Between his two marriages, it is believed he had carried on an affair during or shortly afterwards with Candelaria "Cambula" Acosta y Fontaigne (b. 1851) then the 17-year-old daughter of the foreman of his plantation Juan Acosta and wife Concepción Fontaine y Segrera. He had tasked Cambula with sewing the first flag that he designed for Cuba. With Cambula he had a daughter, Carmen de Céspedes y Acosta (b. 1869). Fearing for their safety he moved a then-pregnant Cambula and daughter to Jamaica. In 1872 their son Manuel de Céspedes Y Acosta was born in Kingston. In San Lorenzo, before he died, Carlos Manuel met a widow, Francisca (Panchita) Rodriguez. Carlos Manuel and Panchita became lovers and produced a son, Manuel Francisco de Céspedes y Rodriguez.

He named Oscar, his fifth son, after his late second child Oscar, who was executed by a Spanish firing squad. The Spanish authorities wanted to exchange Oscar's life for Céspedes' resignation as President of the Republic of Cuba at Arms (not to be confused with his son Carlos Manuel de Céspedes y Quintana who was in 1933 named President of Cuba after President Machado fled the country). He famously answered that Oscar was not his only son, because every Cuban who had died for the revolution he started, was also his son.He had been, before the conflict, something of a musician, and he was part-composer of a romantic song called La Bayamesa.
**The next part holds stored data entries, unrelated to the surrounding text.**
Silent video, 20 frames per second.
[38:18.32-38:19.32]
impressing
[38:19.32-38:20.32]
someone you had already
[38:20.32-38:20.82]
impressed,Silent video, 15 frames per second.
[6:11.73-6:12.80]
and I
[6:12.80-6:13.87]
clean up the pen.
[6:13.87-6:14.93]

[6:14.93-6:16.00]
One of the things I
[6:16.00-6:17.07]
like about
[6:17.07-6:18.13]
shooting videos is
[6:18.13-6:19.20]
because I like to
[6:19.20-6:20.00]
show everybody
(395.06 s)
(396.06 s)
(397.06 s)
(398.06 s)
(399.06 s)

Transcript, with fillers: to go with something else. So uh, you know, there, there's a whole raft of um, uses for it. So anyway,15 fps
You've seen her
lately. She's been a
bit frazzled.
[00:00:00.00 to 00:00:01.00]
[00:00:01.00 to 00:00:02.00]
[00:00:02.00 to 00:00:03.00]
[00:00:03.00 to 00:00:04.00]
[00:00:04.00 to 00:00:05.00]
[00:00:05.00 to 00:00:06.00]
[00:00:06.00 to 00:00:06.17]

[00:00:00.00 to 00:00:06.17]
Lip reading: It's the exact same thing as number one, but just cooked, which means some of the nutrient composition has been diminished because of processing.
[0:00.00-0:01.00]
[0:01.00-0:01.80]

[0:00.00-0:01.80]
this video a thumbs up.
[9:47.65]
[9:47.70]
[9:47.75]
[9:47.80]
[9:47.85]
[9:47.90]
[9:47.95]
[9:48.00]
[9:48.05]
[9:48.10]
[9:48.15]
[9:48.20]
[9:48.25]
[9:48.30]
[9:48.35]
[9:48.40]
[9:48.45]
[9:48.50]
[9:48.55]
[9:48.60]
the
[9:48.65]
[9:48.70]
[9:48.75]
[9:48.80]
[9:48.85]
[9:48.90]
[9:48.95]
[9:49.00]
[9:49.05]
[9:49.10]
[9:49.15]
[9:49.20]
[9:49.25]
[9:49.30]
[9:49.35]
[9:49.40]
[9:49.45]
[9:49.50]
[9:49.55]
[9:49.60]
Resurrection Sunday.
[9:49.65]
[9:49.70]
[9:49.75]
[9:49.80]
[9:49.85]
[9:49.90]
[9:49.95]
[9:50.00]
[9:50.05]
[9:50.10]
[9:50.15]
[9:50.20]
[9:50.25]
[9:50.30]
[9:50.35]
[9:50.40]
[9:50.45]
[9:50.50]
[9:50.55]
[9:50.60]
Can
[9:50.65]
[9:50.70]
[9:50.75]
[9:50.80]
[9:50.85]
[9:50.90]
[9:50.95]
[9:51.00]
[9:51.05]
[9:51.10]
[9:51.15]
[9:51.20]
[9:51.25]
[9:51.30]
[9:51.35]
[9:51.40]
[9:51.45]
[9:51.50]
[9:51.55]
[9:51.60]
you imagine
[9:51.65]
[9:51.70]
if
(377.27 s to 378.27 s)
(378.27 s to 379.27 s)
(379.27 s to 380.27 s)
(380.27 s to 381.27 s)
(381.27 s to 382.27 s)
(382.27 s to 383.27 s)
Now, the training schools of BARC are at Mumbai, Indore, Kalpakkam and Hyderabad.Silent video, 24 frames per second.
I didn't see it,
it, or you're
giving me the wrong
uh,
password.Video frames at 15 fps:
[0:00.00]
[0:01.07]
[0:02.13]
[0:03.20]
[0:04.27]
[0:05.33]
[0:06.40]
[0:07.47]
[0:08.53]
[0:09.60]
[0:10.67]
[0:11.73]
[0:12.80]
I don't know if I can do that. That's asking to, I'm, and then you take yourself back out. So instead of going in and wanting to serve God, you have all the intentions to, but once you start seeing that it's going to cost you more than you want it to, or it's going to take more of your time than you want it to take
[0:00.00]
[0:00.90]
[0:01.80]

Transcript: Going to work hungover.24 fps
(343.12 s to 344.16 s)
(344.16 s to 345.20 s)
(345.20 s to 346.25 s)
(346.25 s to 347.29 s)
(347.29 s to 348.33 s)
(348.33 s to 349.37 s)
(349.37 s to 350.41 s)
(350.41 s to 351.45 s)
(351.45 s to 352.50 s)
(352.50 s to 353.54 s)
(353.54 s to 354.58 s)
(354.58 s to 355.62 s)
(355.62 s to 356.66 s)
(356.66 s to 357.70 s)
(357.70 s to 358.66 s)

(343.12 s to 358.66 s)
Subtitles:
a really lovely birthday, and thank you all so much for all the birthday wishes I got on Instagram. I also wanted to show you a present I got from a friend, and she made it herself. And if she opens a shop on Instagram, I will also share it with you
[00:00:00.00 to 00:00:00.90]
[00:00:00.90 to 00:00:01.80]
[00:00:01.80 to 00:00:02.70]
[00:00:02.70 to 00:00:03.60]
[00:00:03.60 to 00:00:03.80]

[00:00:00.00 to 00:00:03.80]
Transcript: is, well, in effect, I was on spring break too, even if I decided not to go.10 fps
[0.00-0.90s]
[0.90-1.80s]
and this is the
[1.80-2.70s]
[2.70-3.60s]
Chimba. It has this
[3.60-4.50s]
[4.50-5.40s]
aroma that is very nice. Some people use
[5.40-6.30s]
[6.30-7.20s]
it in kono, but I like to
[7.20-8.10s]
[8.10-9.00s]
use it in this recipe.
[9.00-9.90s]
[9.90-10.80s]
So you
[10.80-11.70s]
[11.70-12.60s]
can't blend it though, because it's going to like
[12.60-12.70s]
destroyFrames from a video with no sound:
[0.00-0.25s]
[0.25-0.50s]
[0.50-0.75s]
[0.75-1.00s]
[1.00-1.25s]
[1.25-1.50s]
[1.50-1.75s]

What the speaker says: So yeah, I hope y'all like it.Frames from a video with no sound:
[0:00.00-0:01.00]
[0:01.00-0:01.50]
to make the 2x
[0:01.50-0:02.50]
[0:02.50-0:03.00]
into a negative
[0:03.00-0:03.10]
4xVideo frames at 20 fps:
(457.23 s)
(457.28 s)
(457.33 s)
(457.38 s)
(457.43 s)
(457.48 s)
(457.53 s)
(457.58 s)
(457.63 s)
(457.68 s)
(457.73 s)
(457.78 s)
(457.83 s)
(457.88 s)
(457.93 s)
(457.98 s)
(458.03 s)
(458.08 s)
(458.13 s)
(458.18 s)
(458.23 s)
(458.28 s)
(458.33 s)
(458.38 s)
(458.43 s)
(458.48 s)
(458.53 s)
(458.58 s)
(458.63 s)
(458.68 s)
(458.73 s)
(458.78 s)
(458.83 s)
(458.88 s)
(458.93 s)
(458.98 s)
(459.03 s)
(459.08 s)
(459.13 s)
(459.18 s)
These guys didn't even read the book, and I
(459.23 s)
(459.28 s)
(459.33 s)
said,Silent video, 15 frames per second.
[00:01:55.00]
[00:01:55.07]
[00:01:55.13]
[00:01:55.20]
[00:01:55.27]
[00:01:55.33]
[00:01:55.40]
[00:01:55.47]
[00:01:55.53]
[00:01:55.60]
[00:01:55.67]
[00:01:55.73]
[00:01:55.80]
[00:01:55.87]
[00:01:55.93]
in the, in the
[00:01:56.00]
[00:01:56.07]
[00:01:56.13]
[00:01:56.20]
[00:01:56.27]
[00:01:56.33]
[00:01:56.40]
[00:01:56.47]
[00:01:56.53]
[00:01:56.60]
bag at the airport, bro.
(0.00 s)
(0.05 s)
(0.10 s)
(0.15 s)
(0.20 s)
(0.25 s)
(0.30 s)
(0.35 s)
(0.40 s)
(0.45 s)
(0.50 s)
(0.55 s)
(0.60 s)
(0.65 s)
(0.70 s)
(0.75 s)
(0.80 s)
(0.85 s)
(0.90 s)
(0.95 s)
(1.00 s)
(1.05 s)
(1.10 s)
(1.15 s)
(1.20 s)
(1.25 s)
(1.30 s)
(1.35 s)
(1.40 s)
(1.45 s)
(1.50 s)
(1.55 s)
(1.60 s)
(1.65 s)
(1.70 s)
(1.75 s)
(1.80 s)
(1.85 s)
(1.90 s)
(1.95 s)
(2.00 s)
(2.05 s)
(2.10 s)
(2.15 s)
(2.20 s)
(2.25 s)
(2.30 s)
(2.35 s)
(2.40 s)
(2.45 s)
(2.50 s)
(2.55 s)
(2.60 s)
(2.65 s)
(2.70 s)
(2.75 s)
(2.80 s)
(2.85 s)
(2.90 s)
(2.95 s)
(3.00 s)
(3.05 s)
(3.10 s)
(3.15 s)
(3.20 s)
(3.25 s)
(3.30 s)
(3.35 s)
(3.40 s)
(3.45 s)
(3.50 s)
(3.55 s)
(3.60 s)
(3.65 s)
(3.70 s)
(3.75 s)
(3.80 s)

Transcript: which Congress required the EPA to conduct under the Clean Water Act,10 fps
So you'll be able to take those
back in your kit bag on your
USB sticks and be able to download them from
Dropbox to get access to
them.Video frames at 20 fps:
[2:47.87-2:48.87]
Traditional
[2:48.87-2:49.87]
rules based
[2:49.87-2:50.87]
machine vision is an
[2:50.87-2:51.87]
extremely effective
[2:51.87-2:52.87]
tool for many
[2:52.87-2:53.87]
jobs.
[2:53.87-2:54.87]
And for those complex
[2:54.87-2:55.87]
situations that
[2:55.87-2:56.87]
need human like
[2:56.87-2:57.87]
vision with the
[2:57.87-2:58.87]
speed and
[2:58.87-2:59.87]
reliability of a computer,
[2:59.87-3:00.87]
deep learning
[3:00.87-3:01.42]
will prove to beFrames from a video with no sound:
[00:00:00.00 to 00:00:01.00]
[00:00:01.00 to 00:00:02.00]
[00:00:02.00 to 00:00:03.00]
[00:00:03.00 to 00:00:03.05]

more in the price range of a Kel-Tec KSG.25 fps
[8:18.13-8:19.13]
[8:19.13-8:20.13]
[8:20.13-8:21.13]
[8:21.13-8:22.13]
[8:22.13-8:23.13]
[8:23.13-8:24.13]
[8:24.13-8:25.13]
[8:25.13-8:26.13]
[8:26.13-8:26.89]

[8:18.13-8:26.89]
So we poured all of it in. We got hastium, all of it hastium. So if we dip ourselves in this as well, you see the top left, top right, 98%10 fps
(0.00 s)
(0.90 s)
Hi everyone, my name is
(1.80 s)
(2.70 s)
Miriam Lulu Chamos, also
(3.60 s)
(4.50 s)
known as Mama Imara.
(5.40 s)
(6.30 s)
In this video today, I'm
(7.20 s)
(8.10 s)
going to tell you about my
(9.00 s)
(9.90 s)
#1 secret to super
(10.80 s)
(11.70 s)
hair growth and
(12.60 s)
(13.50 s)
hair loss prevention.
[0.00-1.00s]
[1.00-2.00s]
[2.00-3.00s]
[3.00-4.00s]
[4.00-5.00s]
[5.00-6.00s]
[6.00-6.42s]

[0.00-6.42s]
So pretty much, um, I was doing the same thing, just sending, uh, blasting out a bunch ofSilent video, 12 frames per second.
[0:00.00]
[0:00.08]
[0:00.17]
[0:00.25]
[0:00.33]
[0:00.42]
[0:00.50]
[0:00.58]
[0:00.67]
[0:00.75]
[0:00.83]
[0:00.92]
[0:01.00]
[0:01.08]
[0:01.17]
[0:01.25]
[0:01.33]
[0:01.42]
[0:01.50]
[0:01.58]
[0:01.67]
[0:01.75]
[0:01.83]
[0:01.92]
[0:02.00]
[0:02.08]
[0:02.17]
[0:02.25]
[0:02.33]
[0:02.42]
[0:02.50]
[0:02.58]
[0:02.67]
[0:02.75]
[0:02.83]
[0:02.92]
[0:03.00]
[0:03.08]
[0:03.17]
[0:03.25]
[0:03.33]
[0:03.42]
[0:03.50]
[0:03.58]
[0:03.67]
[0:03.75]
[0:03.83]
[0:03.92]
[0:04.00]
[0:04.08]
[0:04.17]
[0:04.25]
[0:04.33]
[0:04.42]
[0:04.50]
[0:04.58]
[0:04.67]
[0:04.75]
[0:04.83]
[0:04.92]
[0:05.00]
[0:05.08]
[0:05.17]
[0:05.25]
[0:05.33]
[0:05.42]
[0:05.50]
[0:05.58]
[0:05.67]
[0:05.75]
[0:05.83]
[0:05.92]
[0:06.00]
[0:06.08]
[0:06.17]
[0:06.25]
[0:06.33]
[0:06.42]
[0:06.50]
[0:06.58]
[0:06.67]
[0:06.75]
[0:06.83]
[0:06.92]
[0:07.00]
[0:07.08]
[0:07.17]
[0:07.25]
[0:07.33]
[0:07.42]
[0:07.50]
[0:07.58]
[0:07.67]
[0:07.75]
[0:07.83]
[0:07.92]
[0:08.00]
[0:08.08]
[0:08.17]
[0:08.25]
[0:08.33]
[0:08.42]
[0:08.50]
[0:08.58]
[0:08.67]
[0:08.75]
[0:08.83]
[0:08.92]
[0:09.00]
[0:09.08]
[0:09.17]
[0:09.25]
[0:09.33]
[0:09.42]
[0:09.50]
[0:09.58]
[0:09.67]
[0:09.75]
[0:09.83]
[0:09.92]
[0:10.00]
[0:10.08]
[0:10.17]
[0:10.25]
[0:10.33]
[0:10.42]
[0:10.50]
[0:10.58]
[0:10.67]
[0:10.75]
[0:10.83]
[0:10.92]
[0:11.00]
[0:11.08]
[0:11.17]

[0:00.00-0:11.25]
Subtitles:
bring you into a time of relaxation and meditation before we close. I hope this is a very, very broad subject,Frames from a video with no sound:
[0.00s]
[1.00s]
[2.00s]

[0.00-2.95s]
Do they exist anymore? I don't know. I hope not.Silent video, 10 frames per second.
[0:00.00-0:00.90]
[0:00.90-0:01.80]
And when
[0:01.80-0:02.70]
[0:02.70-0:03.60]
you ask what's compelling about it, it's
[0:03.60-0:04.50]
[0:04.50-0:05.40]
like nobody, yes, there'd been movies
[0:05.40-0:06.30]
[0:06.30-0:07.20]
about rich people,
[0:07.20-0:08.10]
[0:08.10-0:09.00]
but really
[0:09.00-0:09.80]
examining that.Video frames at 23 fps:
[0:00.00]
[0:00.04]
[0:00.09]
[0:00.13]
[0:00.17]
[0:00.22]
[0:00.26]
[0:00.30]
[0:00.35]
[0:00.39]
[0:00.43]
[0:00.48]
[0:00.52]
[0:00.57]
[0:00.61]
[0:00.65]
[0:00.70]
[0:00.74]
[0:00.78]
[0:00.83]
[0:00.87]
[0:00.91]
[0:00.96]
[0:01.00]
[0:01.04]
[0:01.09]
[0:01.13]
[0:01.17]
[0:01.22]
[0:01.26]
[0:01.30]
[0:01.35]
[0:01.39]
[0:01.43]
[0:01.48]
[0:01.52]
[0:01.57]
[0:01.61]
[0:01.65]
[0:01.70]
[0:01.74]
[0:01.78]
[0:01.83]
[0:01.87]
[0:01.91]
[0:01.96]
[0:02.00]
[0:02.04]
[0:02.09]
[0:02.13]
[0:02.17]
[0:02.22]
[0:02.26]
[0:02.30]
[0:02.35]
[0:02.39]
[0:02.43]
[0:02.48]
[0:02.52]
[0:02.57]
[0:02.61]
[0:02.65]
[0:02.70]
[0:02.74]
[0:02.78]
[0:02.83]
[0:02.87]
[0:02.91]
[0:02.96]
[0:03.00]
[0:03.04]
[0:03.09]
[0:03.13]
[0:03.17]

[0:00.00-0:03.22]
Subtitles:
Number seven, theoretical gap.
In addition, he supported the work of his distant relative Úrsula Céspedes, even writing the prologue for one of her works.

His portrait was on the 10 pesos bill in Cuba until 1960, when it was moved to the 100 pesos bill. A municipality in Camagüey Province, Carlos M. de Céspedes was named after him. In 1926, the Order of Carlos Manuel de Céspedes was created and named in his honour; until 1978, it was the seniormost Cuban order for merit.